Multistep-Ahead Forecasting of Drought Using Neural Prophet and Facebook Prophet Artificial Neural Network models: Beysehir Lake Basin Case


Akkurt Eroğluer T., Apaydın H.

MIPRO 2026 - 49th ICT and Electronics Convention, Rijeka, Hırvatistan, 25 - 29 Mayıs 2026, ss.1, (Tam Metin Bildiri)

  • Yayın Türü: Bildiri / Tam Metin Bildiri
  • Basıldığı Şehir: Rijeka
  • Basıldığı Ülke: Hırvatistan
  • Sayfa Sayıları: ss.1
  • Ankara Üniversitesi Adresli: Evet

Özet

Droughts cause major agricultural, social and economic problems, and, in the worst cases, prolonged droughts can cause catastrophic consequences to the drought-affected region.
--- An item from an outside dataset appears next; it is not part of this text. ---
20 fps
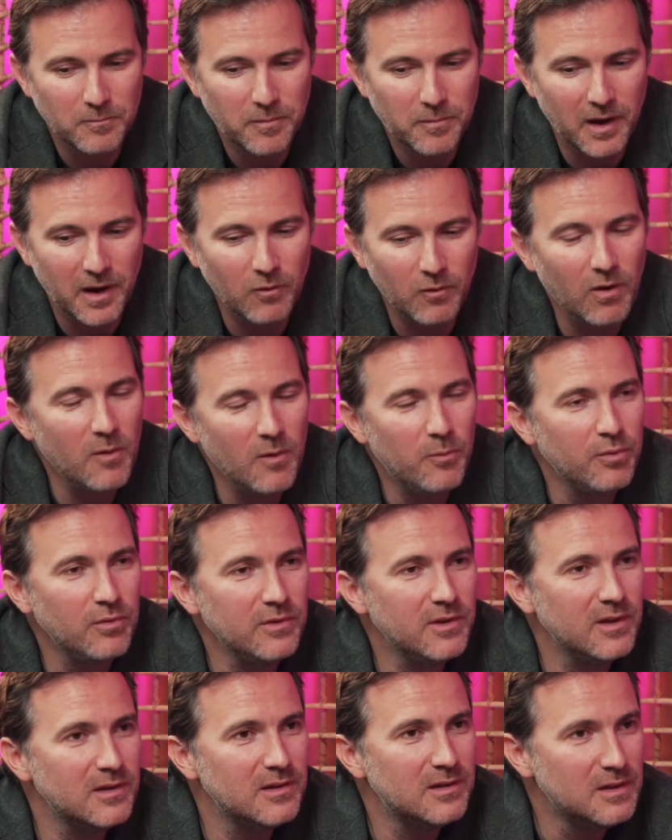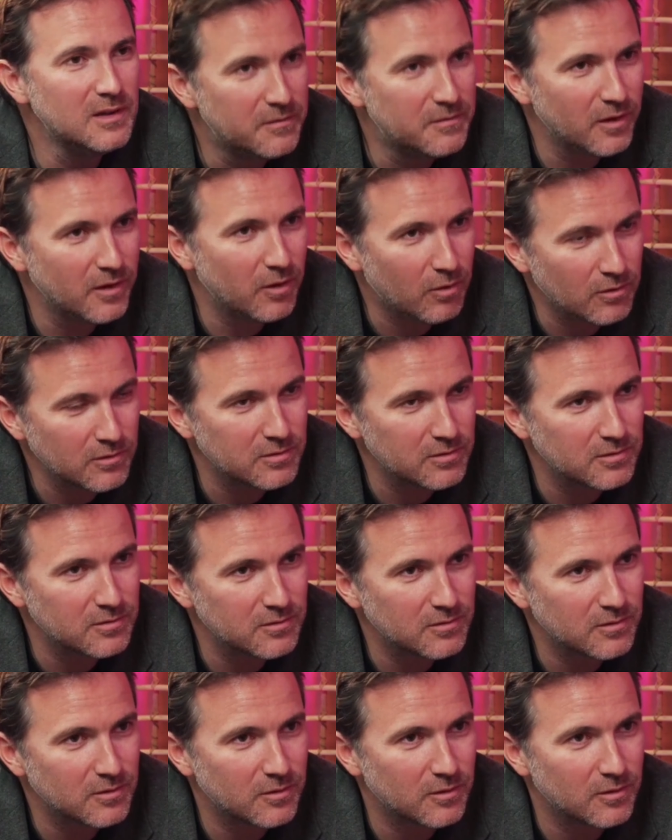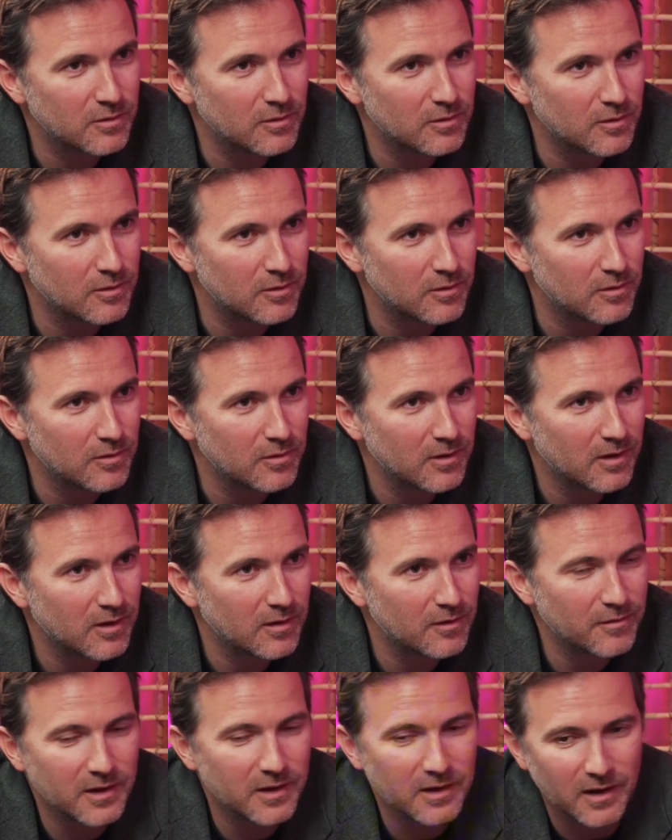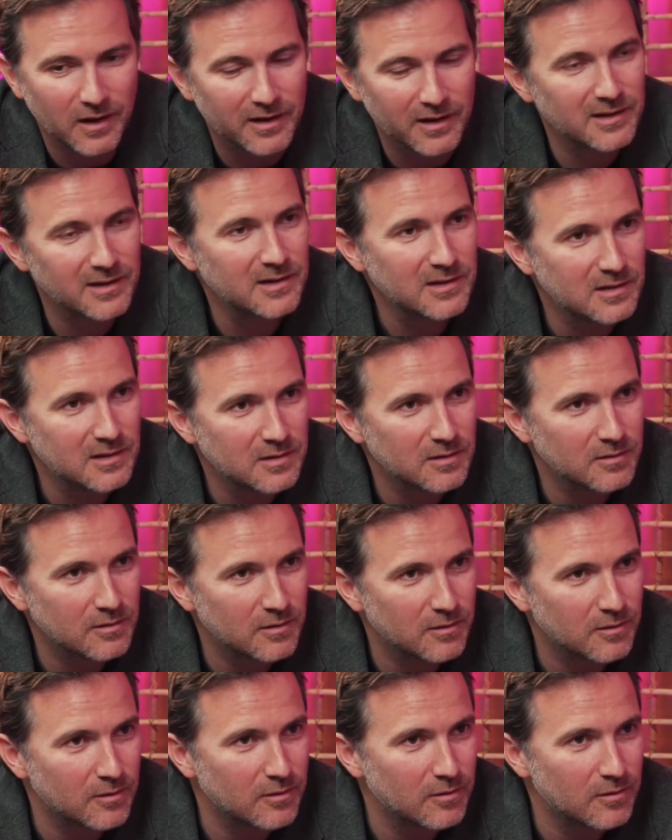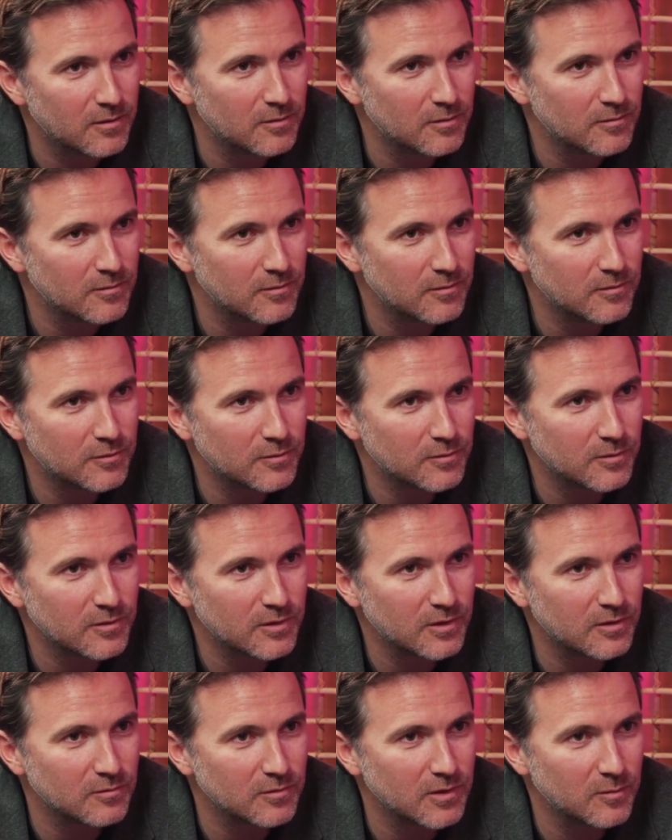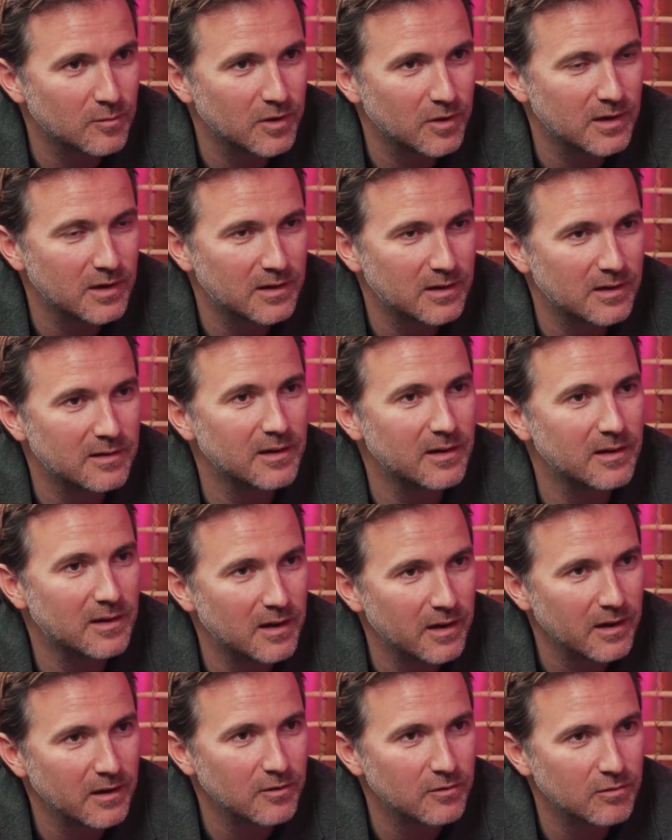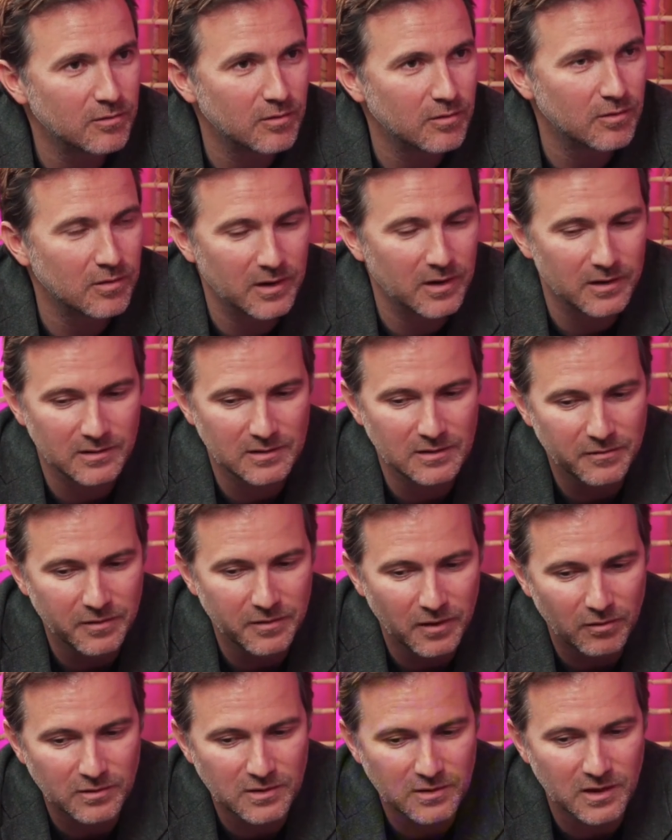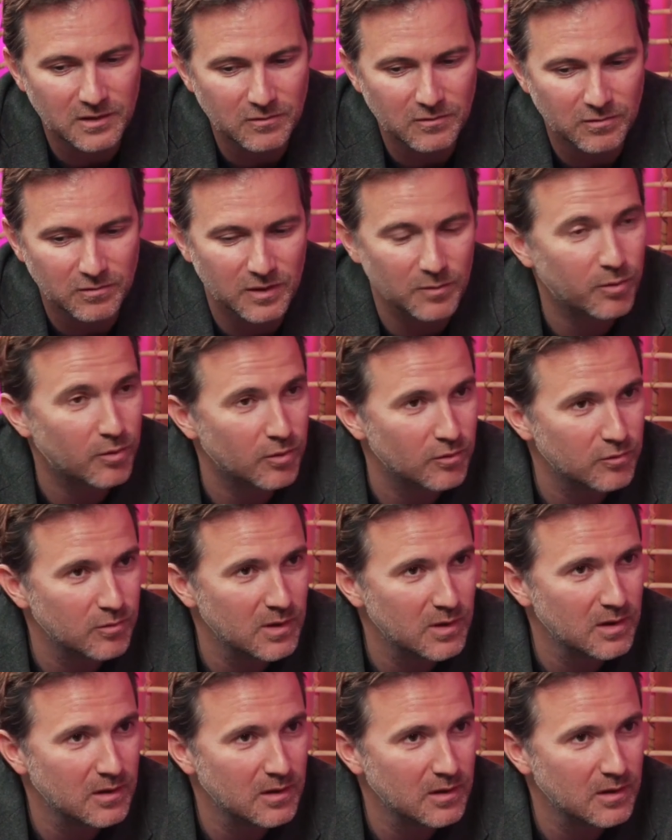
Let's talk a bit about the differences. With a Redis, I think we need to be quite clear about the differentiation of the products.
In this study; in order to determine a potential drought that the Beysehir Lake Basin in Turkey may face in the future, the data obtained from the Seydisehir and Beysehir meteorological observation stations and the Sarkikaraagac, Soguksu-Yesildag, Sugla and Beysehir Lake stations were used. Using the data measured at these stations, data were forecasted for the next 25 years using neural network-based models: The Neural Prophet (NP) and Facebook Prophet (FP) models. Standardized Precipitation Index (SPI), Reconnaissance Drought Index (RDI) and Streamflow Drought Index (SDI) drought indices were calculated with forecasted and historical data. According to the results obtained during the study, drought indices calculated with NP and FP model data showed a similarly increasing drought trend for 3, 6, 9 and 12 months periods at all stations. Frequency rates according to drought classes in drought indices calculated with measured data are very close and consistent with the frequency rates determined using FP and NP model data. The frequency rates of the SPI, RDI and SDI indexes according to drought classes were close to each other. The rate of extreme dry periods was found to be lower in flow-measured stations compared to precipitation stations.